• **WHAT IS BEING ASKED**
Present each line of the entries below that holds the word "with".

*** Opening EXERCISE INPUT ***

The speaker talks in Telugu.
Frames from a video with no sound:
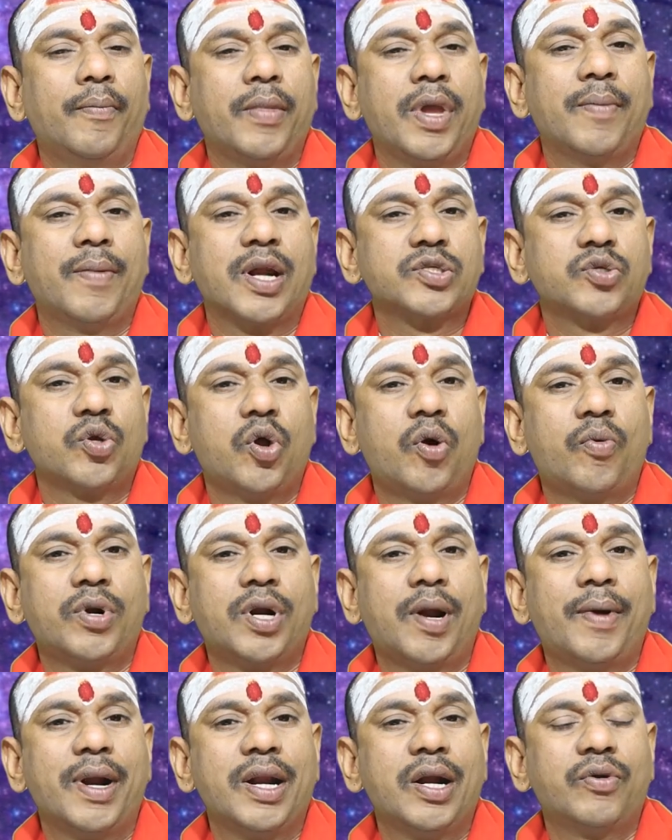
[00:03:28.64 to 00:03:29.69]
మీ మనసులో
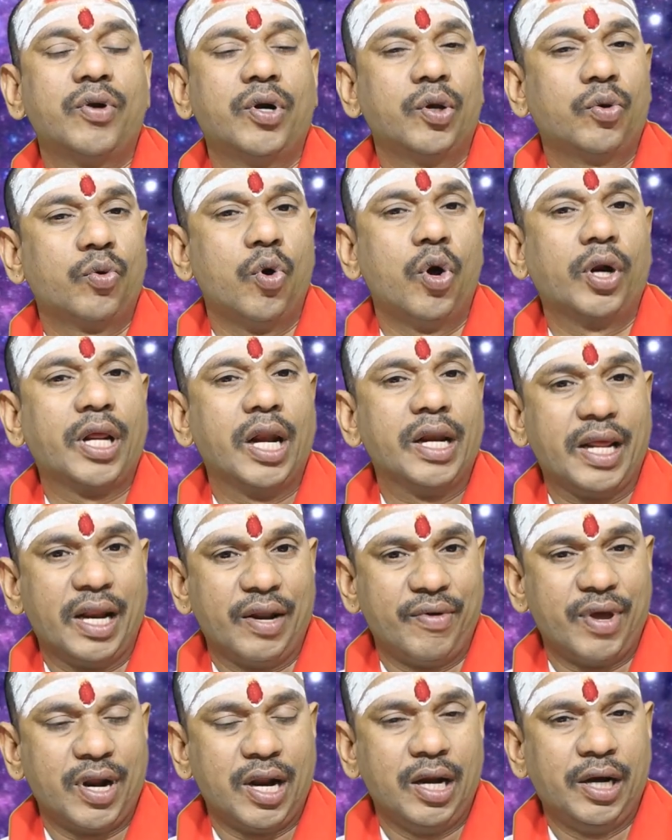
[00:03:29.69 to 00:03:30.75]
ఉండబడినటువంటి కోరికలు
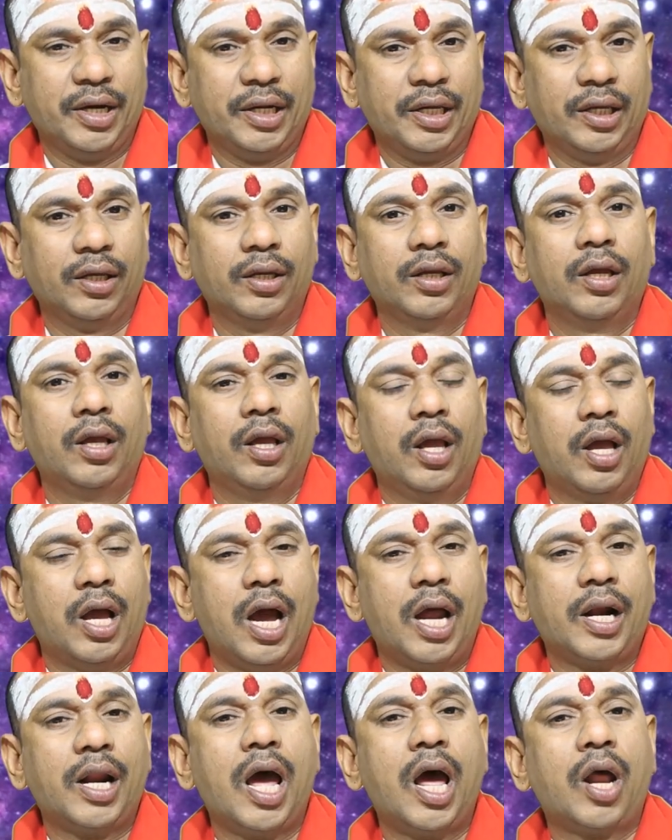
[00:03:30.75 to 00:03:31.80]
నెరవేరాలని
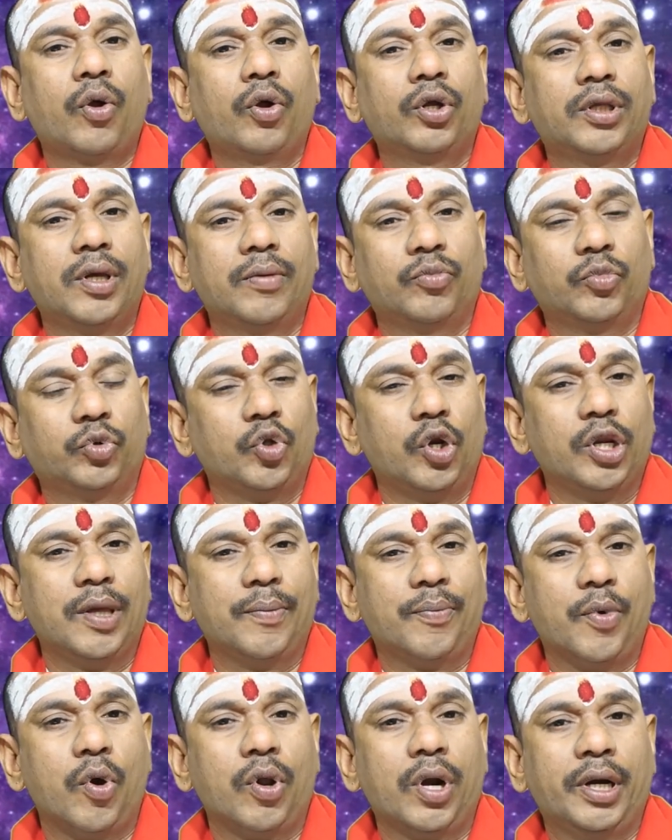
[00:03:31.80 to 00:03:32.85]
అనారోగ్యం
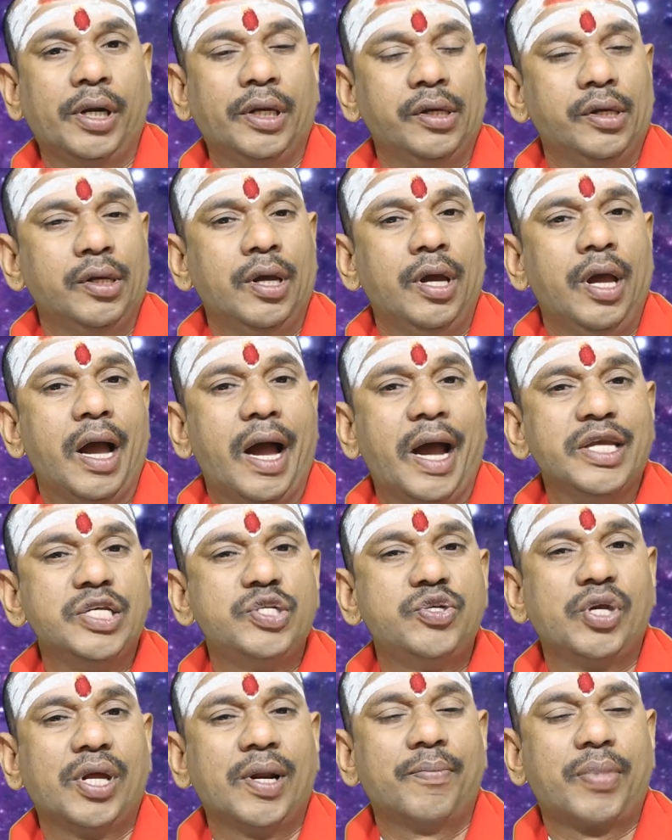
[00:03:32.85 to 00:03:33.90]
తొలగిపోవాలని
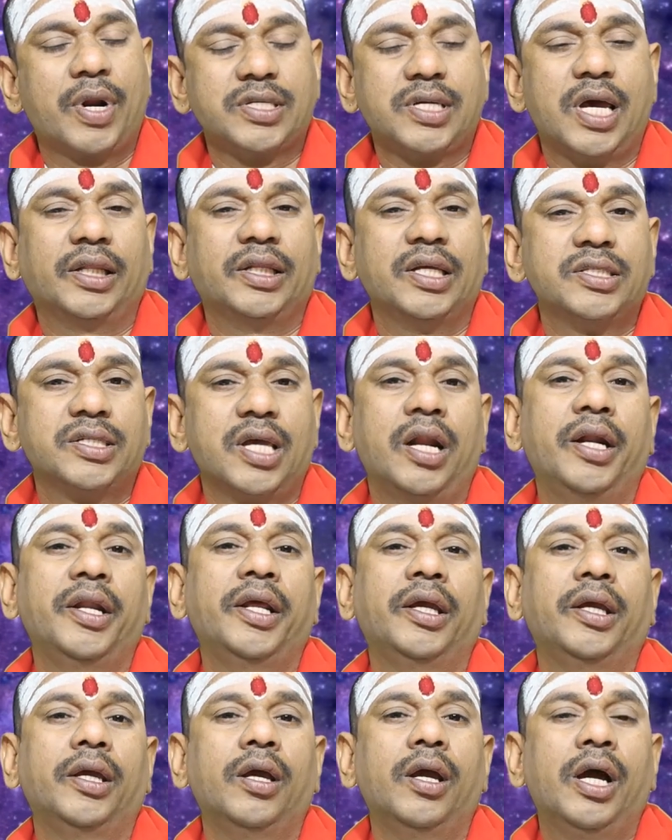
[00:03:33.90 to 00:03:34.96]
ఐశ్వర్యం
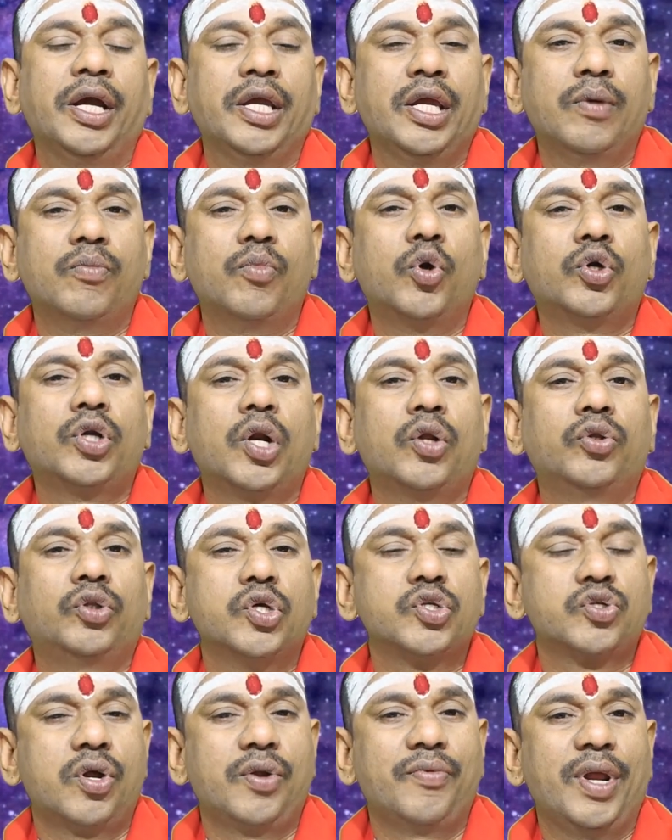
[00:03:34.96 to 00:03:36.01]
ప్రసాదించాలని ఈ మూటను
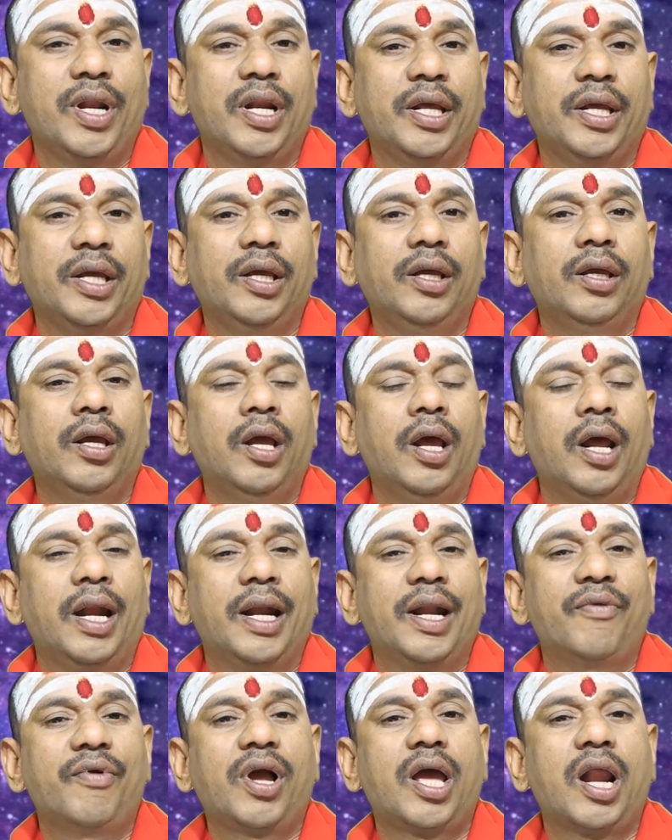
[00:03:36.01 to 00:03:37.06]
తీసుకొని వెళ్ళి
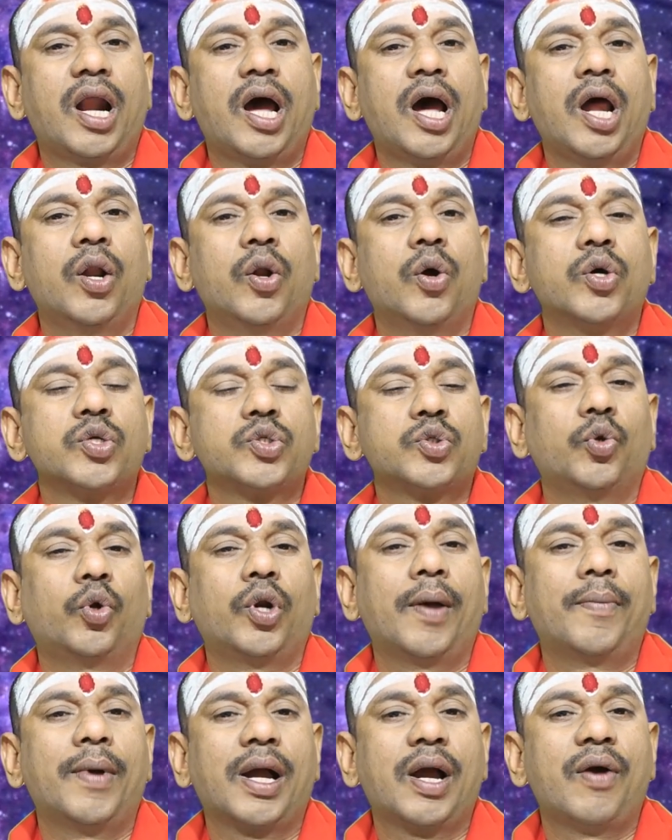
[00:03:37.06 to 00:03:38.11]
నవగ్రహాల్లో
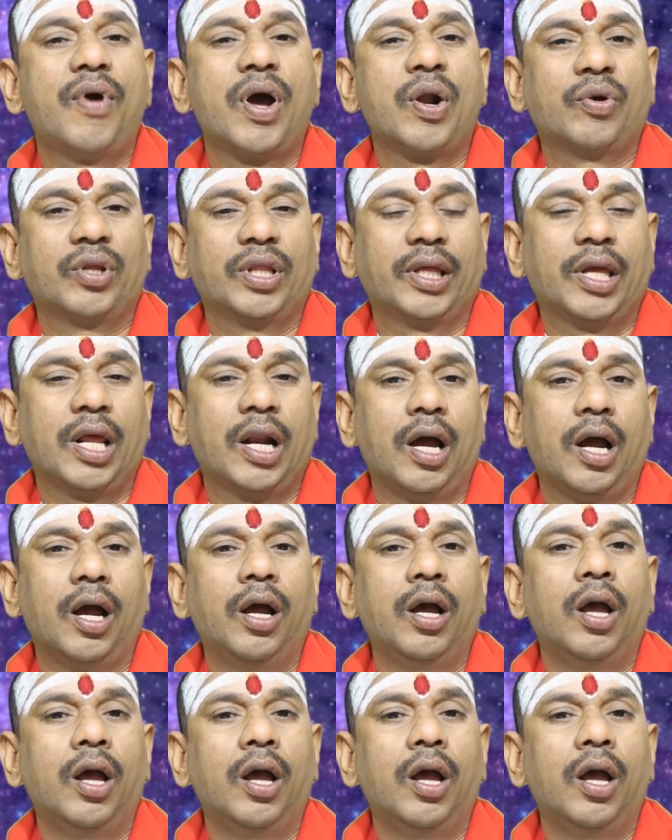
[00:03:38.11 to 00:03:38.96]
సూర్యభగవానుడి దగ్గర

*** Closing EXERCISE INPUT ***
*** Opening EXERCISE INPUT ***

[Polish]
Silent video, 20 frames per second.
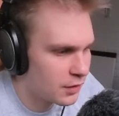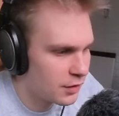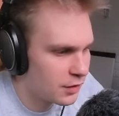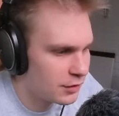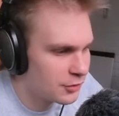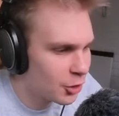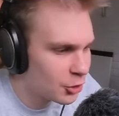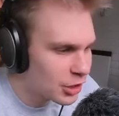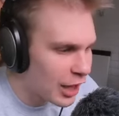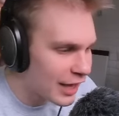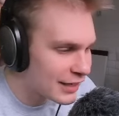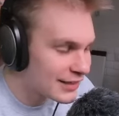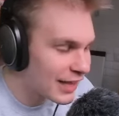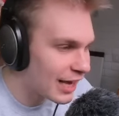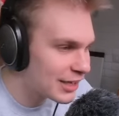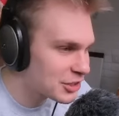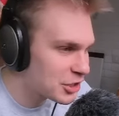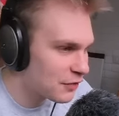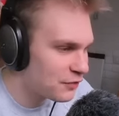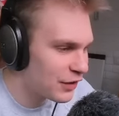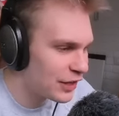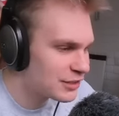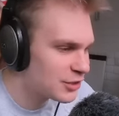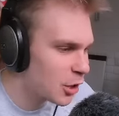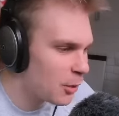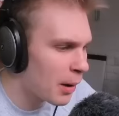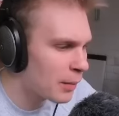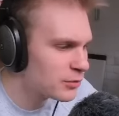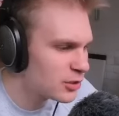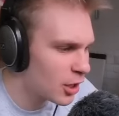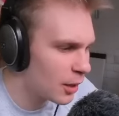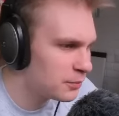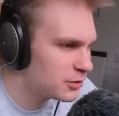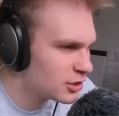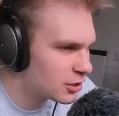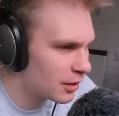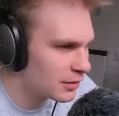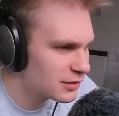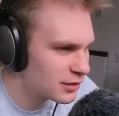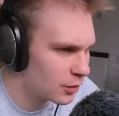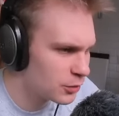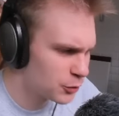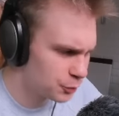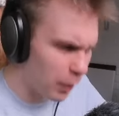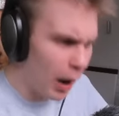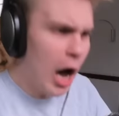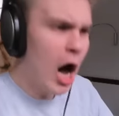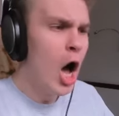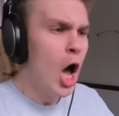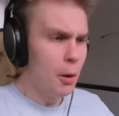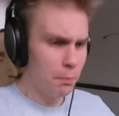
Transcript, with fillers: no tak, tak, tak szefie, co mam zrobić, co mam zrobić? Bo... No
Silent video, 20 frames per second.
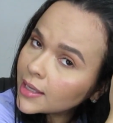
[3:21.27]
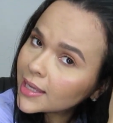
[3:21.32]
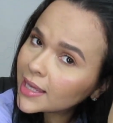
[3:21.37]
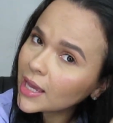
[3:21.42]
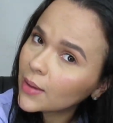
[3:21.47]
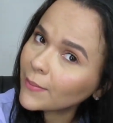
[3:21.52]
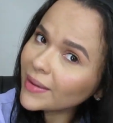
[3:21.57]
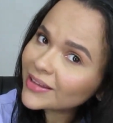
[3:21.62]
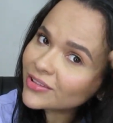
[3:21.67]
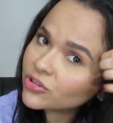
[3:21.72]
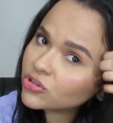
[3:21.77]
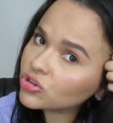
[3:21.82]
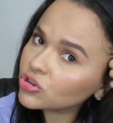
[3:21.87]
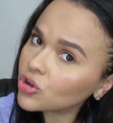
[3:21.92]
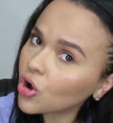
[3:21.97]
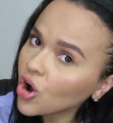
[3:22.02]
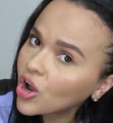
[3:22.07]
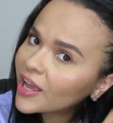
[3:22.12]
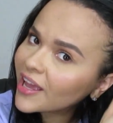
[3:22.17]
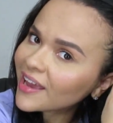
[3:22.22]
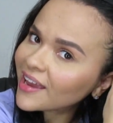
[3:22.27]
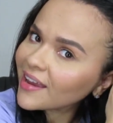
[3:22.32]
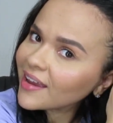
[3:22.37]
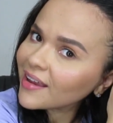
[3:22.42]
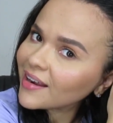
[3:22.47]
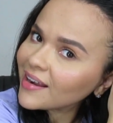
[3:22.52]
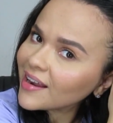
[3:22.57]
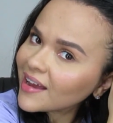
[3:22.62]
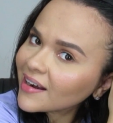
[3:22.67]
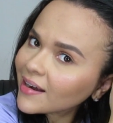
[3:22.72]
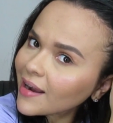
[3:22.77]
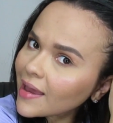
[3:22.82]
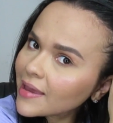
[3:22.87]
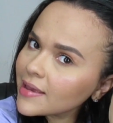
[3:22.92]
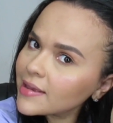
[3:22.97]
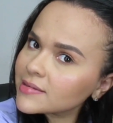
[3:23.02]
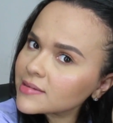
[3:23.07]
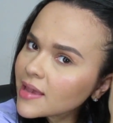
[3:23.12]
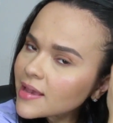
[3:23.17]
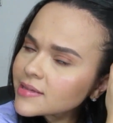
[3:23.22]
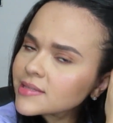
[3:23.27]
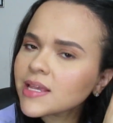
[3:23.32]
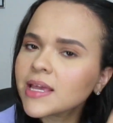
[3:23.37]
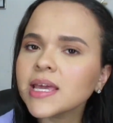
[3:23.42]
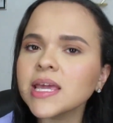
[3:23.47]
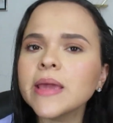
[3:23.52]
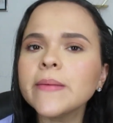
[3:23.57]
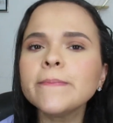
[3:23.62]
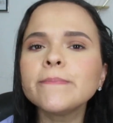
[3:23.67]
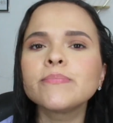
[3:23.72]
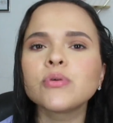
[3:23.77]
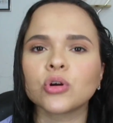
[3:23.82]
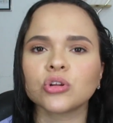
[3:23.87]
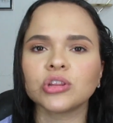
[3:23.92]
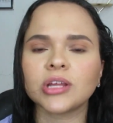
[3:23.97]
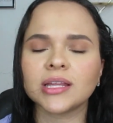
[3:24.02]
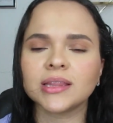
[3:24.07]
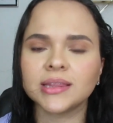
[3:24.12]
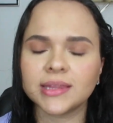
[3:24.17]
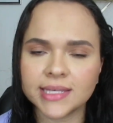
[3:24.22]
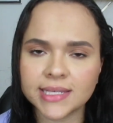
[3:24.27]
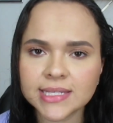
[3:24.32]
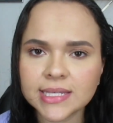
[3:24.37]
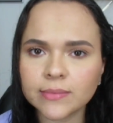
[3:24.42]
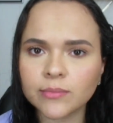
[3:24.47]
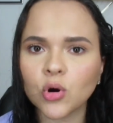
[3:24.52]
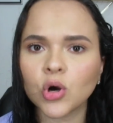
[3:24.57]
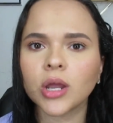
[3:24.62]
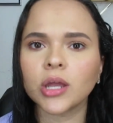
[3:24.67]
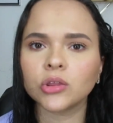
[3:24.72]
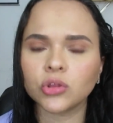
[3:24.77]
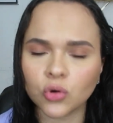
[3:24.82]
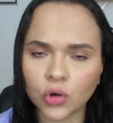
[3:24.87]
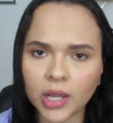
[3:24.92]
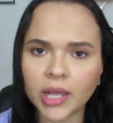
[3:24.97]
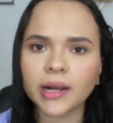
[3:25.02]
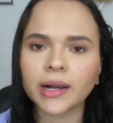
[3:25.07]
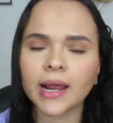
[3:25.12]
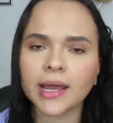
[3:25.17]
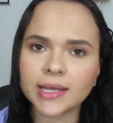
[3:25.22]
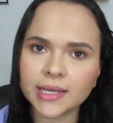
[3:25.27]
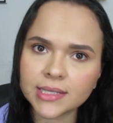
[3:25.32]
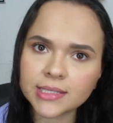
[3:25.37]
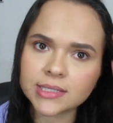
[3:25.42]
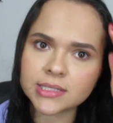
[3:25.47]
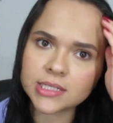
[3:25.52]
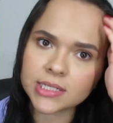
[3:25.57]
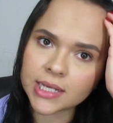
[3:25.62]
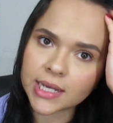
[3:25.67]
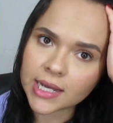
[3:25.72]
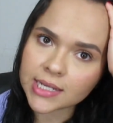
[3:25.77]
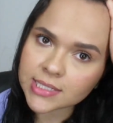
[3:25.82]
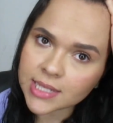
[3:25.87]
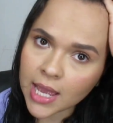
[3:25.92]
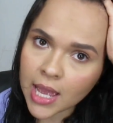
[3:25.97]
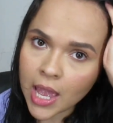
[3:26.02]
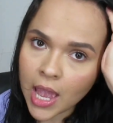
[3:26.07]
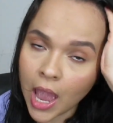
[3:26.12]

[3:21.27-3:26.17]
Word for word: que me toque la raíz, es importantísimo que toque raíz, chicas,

*** Closing EXERCISE INPUT ***

• **WRITTEN RESPONSE**
Frames from a video with no sound:
Transcript, with fillers: no tak, tak, tak szefie, co mam zrobić, co mam zrobić? Bo... No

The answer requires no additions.